Ben Greenfield: Yeah. That city is so large. I met a lot of people who lost their homes when I was staying at a hotel out there. The people who I think really don't get the coverage or the love they deserve are the ones who were in close proximity to burned homes but didn't lose their own home. If you were a few hundred feet from a home that burned, insurance is like, "Your home isn't destroyed, you don't get a new home." But here's the thing, I mentioned that aluminum melts at 1,200 degrees. If you were close enough to be in the 1,000-plus degree range, which you would be if you were near burning homes, the steel in your home is likely at 50% structural integrity. Insurance companies are going to try to tell you your home is fine. You really want to fight for your rights here. This process will be a long one, but it's worth it. Get a structural engineer to come out. Your roofing structure, your home could be swaying or shifting, your window seals could be blown. Just because your home looks okay doesn't mean it's okay after taking on that kind of heat load.

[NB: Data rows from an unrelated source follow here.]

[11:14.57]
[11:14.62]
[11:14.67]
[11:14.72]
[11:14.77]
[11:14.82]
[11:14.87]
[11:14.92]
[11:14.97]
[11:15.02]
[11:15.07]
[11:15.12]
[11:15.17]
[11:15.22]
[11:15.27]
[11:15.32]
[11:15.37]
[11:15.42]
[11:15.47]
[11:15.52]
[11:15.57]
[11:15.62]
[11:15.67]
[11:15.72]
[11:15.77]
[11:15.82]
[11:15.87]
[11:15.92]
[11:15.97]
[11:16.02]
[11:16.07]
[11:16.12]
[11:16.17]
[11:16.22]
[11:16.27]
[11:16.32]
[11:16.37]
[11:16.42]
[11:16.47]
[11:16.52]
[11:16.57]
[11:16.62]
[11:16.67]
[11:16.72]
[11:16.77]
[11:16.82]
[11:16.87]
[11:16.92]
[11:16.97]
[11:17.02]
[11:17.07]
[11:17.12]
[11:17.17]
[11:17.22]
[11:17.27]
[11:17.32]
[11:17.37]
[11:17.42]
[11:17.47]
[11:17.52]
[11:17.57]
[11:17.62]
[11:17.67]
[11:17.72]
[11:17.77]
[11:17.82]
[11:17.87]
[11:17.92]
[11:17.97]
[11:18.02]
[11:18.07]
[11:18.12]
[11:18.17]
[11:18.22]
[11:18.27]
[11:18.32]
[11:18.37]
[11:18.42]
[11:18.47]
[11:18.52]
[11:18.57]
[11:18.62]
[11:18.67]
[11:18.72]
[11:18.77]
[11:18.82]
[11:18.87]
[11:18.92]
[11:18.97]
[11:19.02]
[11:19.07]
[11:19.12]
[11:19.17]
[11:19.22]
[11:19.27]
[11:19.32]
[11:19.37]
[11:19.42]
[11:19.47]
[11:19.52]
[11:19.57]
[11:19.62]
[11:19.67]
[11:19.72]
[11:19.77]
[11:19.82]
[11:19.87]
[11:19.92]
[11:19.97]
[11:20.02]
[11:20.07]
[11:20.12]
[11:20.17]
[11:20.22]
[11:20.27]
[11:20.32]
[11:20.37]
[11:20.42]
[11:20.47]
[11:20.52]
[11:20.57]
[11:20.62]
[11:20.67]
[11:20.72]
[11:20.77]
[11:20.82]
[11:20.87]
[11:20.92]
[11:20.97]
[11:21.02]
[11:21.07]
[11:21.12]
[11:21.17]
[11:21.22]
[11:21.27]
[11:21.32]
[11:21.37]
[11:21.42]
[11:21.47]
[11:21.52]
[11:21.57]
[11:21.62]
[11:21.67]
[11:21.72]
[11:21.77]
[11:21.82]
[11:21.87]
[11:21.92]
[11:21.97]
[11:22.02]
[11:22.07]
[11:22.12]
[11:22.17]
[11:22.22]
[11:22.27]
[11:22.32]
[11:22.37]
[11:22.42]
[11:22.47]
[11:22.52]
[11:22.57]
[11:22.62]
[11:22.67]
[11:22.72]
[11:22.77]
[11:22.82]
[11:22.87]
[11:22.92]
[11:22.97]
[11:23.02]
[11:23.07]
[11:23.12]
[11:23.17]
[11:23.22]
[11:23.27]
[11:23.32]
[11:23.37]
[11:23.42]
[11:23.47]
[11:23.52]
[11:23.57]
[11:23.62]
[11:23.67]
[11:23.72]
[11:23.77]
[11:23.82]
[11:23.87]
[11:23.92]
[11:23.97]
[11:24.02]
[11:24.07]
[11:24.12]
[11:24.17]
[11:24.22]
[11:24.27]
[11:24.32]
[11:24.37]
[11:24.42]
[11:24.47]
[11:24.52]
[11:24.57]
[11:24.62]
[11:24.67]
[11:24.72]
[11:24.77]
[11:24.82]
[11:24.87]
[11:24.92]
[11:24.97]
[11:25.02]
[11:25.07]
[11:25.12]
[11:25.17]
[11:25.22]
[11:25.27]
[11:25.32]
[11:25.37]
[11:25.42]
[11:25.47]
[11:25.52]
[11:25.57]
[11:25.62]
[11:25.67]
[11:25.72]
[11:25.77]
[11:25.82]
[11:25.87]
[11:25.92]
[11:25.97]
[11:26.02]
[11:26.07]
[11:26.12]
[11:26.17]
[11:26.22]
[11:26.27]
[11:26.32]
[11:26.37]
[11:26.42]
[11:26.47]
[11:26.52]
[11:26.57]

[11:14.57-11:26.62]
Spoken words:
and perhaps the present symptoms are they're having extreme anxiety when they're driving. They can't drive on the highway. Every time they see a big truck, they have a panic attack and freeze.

For anyone who's interested, I created a resource at jasprco/smoke, J-A-S-P-R dot co slash smoke. I was spending hours talking to people one by one, so I put together a free two-hour course. It's choose-your-own-adventure style, with a table of contents, so whether you lost your home, you're trying to assess your home, you're trying to detox your home, deal with insurance, deal with contractors, or your home got water-bombed by a firefighting plane, whatever your situation, jaspr.co/smoke has free resources to navigate all of that.

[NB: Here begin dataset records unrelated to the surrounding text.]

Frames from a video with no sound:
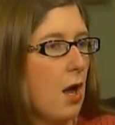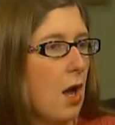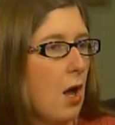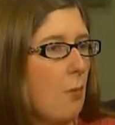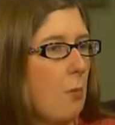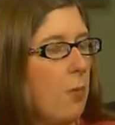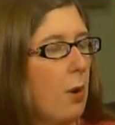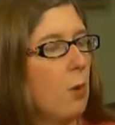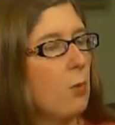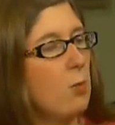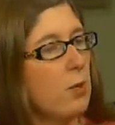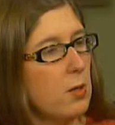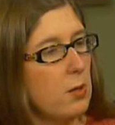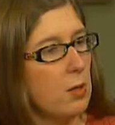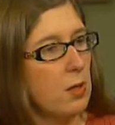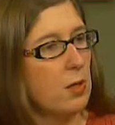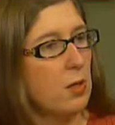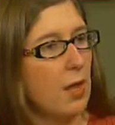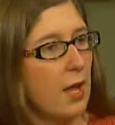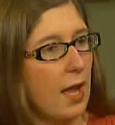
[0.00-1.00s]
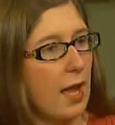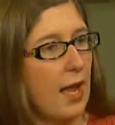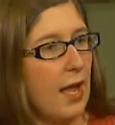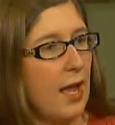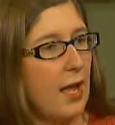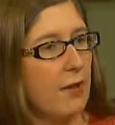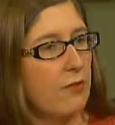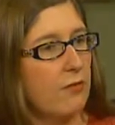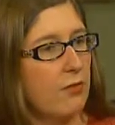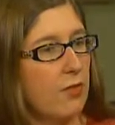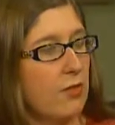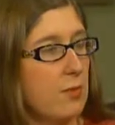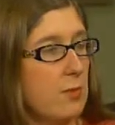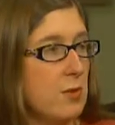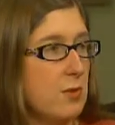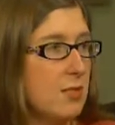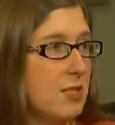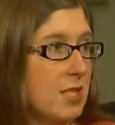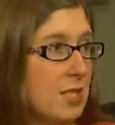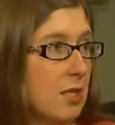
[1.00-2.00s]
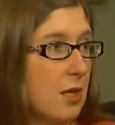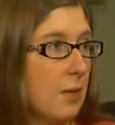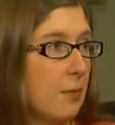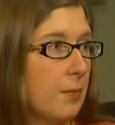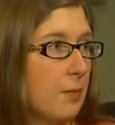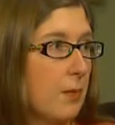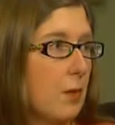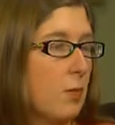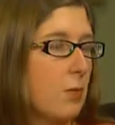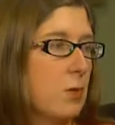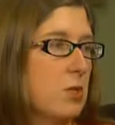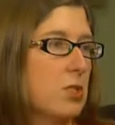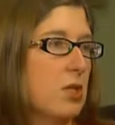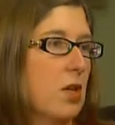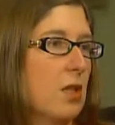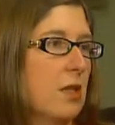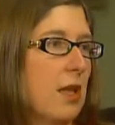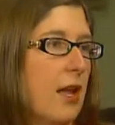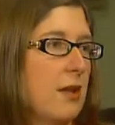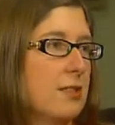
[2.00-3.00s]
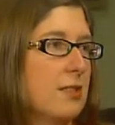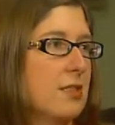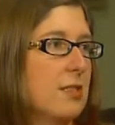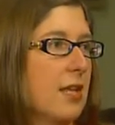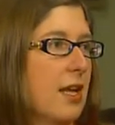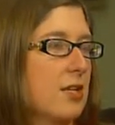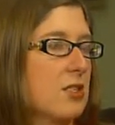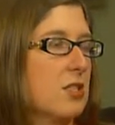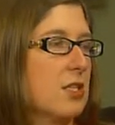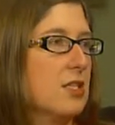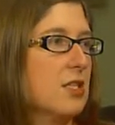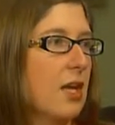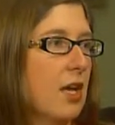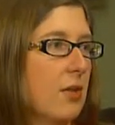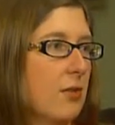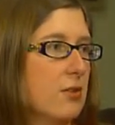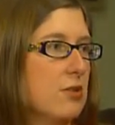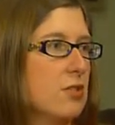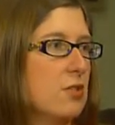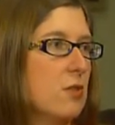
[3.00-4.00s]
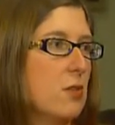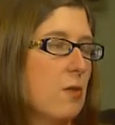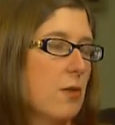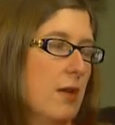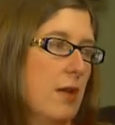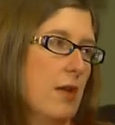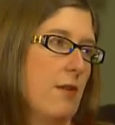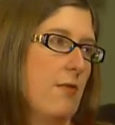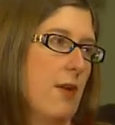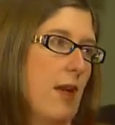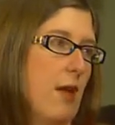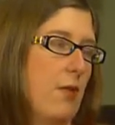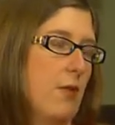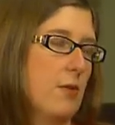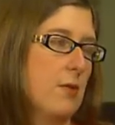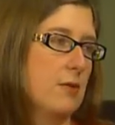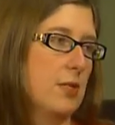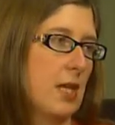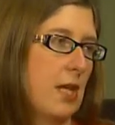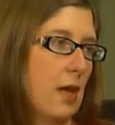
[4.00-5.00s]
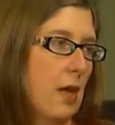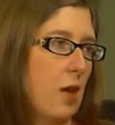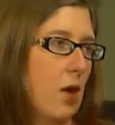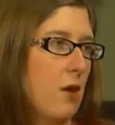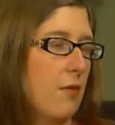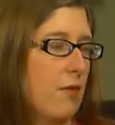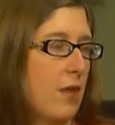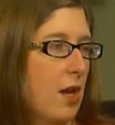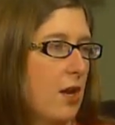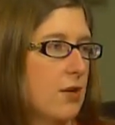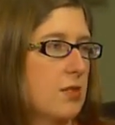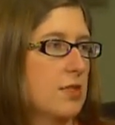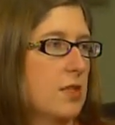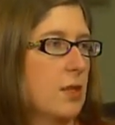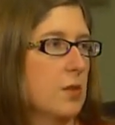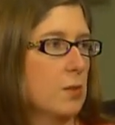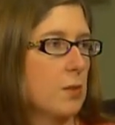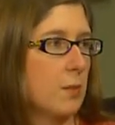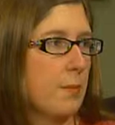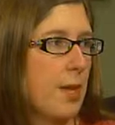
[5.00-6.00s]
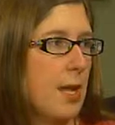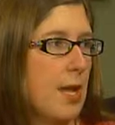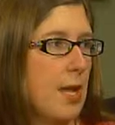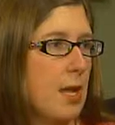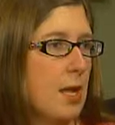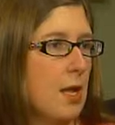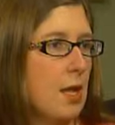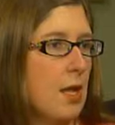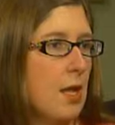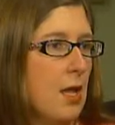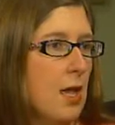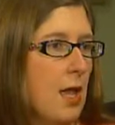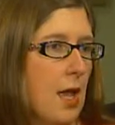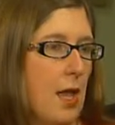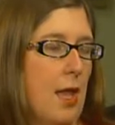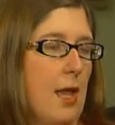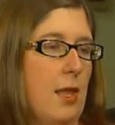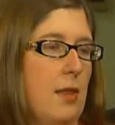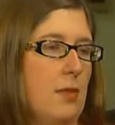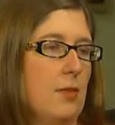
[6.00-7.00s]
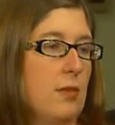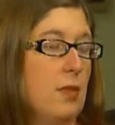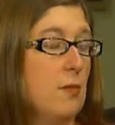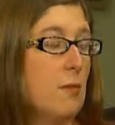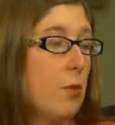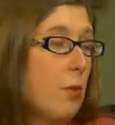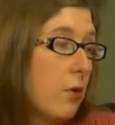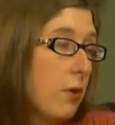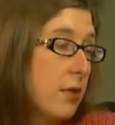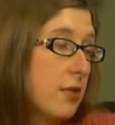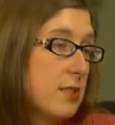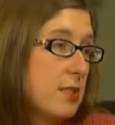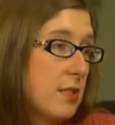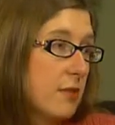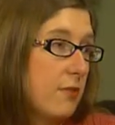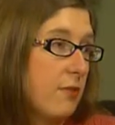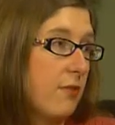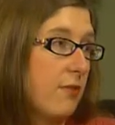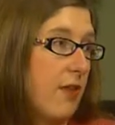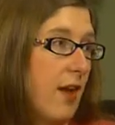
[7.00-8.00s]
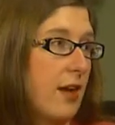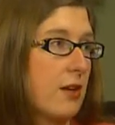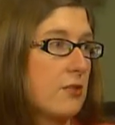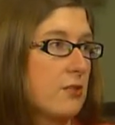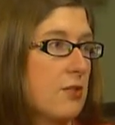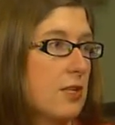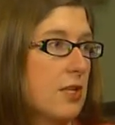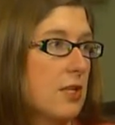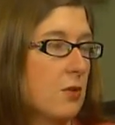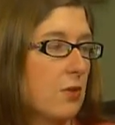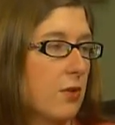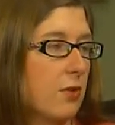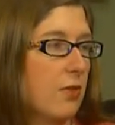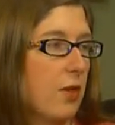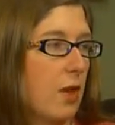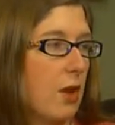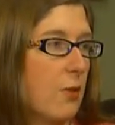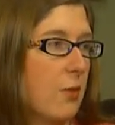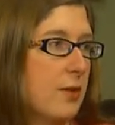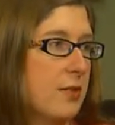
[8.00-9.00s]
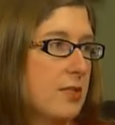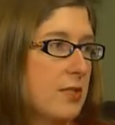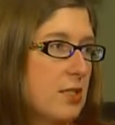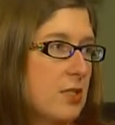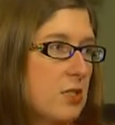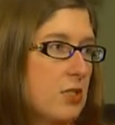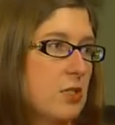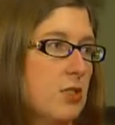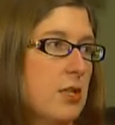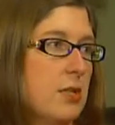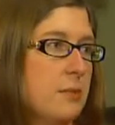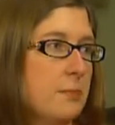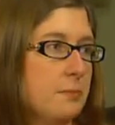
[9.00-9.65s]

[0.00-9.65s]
but we have the museum which allows us to actually tell the story of how those hand-carved carousels were made and the importance of the factory in North Tonawanda's history.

Ben Greenfield: The aluminum melt-off thing, obviously aluminum alone is an issue, but I'm sure there are many other metals and contaminants. Do you think that affected or is still affecting the water supply?

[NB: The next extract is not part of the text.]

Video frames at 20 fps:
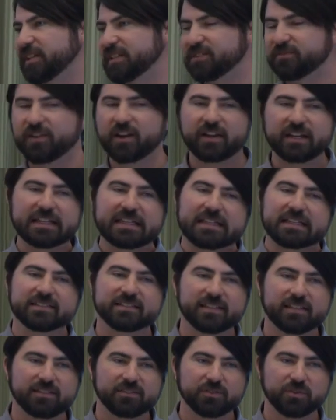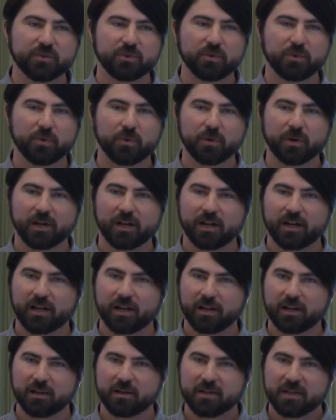It's very easy to
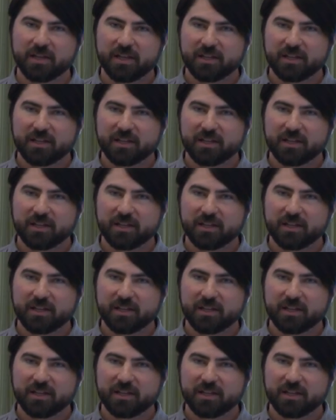uh,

Mike Feldstein: I do, a lot. Also, if the soil is contaminated, it gets into the groundwater. The standard things cities test for in their water are bacteria, chlorine, and a few other things. That's why everyone was asking about air quality, and I'm like, yeah, but what did you test for? It's like going to your doctor for a blood test and not asking what panels they ran. In this situation we really need to expand the scope of what we're testing for. Typically, when water quality is compromised, they just throw more chlorine at it, that's how they usually deal with this. Personally, I would be drinking bottled water exclusively for at least a year, and I'm going to do soil and water testing to get a clearer picture.

Ben Greenfield: A really good carbon block or reverse osmosis filter is a big help too, though obviously that's an expense.

Mike Feldstein: Yes, this is a good time to be doubling down on your water filtration.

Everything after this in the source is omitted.